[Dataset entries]

-.-.-

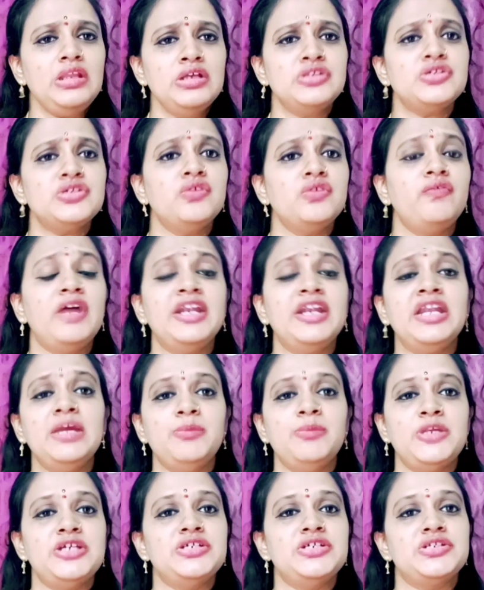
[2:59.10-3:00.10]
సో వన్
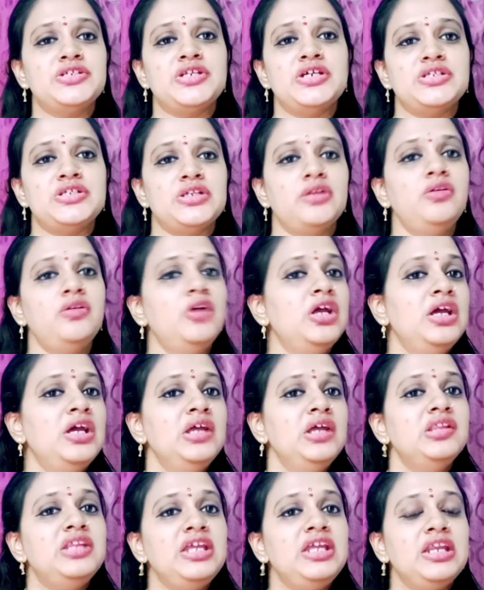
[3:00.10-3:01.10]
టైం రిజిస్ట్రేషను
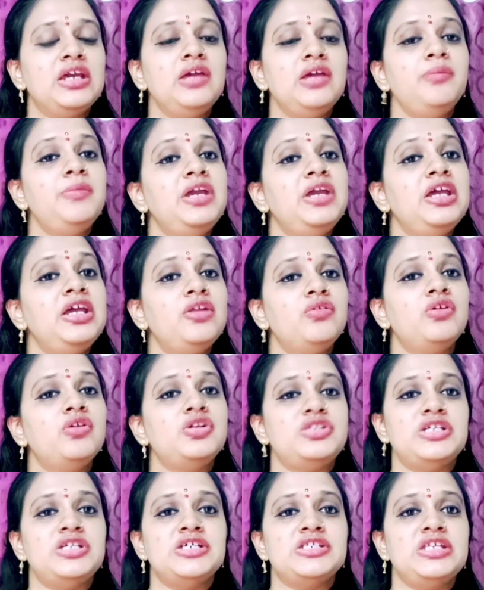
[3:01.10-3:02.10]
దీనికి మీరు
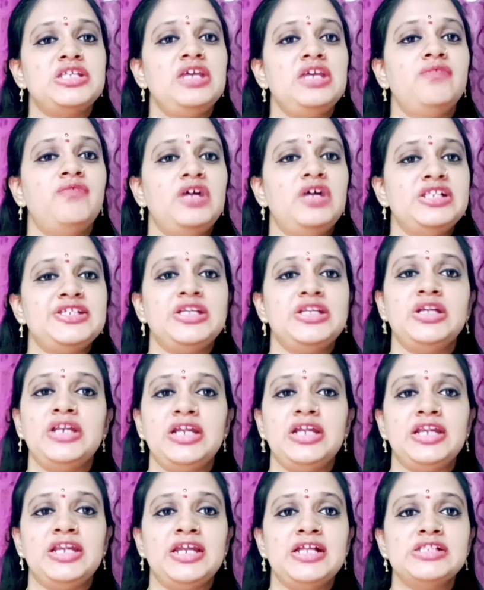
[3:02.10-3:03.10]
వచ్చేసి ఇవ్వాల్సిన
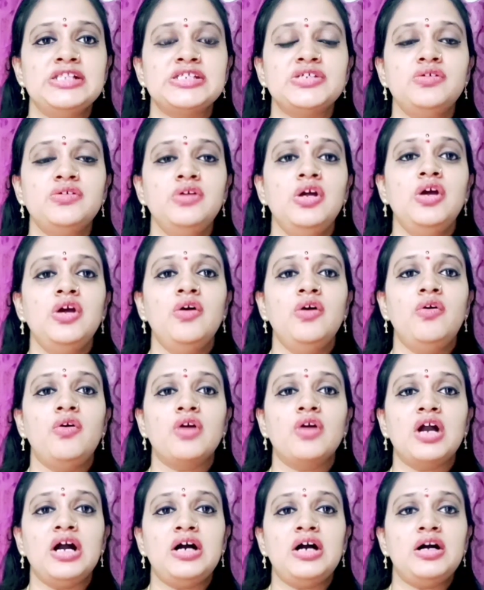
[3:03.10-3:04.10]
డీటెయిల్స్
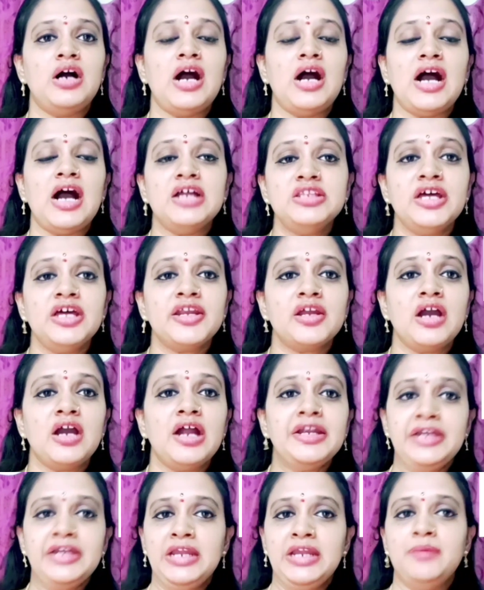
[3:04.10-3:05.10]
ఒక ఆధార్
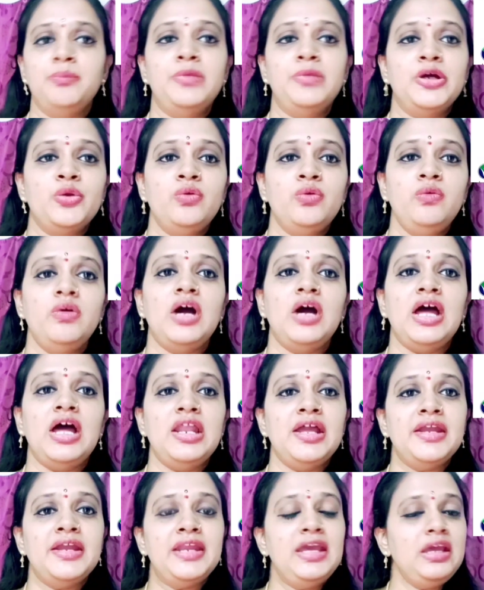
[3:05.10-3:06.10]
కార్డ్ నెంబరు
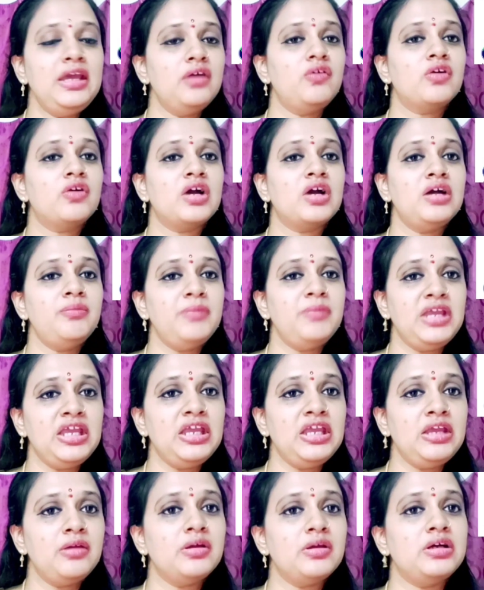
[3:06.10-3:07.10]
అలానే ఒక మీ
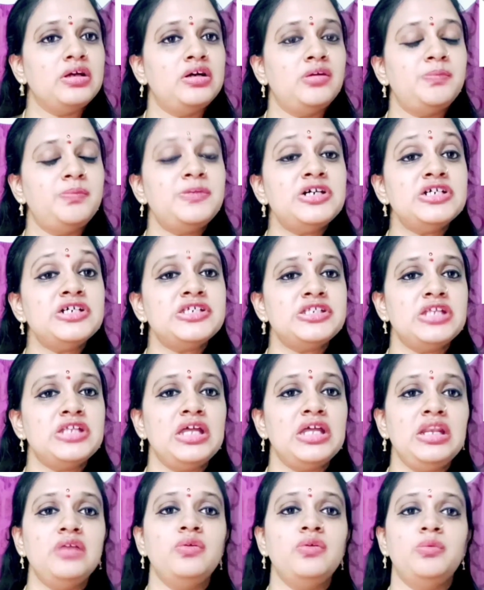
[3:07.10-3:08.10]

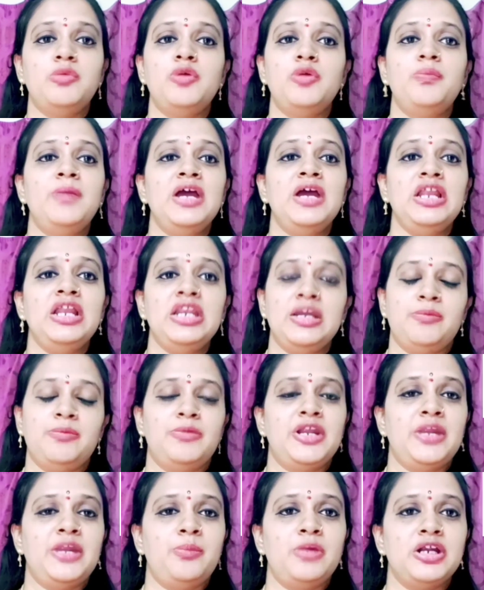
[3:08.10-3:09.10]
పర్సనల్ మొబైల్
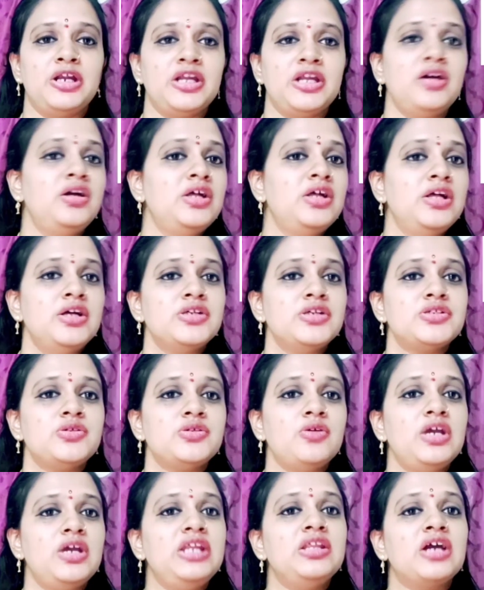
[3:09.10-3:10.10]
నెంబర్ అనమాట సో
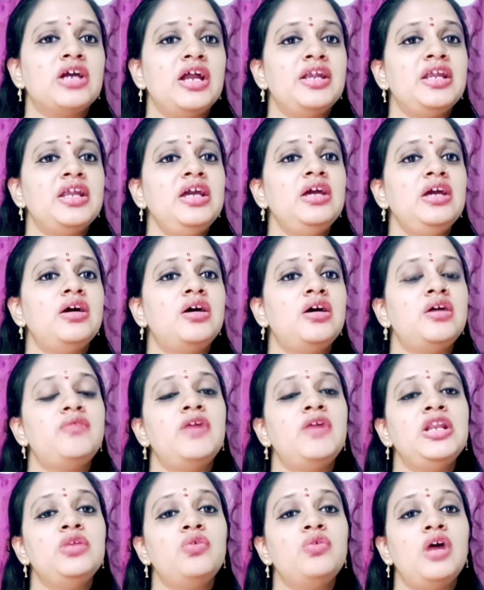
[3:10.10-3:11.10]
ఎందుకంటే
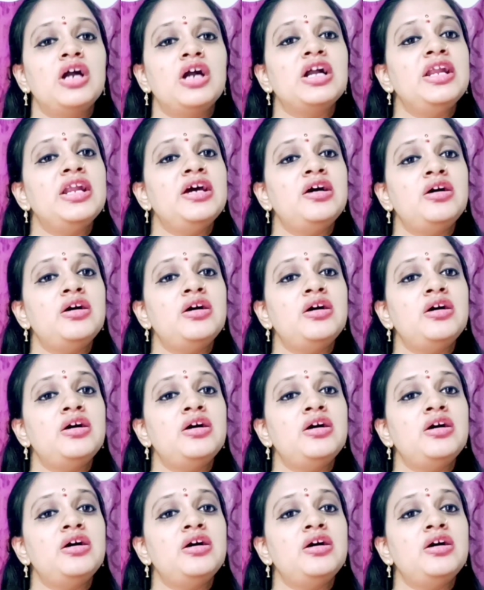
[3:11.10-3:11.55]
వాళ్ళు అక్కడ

-.-.-

#### [YOUR GOAL]
The range to print runs from the line with "[3:07.10-3:08.10]" through the last line of the entries, both included; keep it exact and skip the pictures.

#### [TASK ANSWER]
[3:07.10-3:08.10]

[3:08.10-3:09.10]
పర్సనల్ మొబైల్
[3:09.10-3:10.10]
నెంబర్ అనమాట సో
[3:10.10-3:11.10]
ఎందుకంటే
[3:11.10-3:11.55]
వాళ్ళు అక్కడ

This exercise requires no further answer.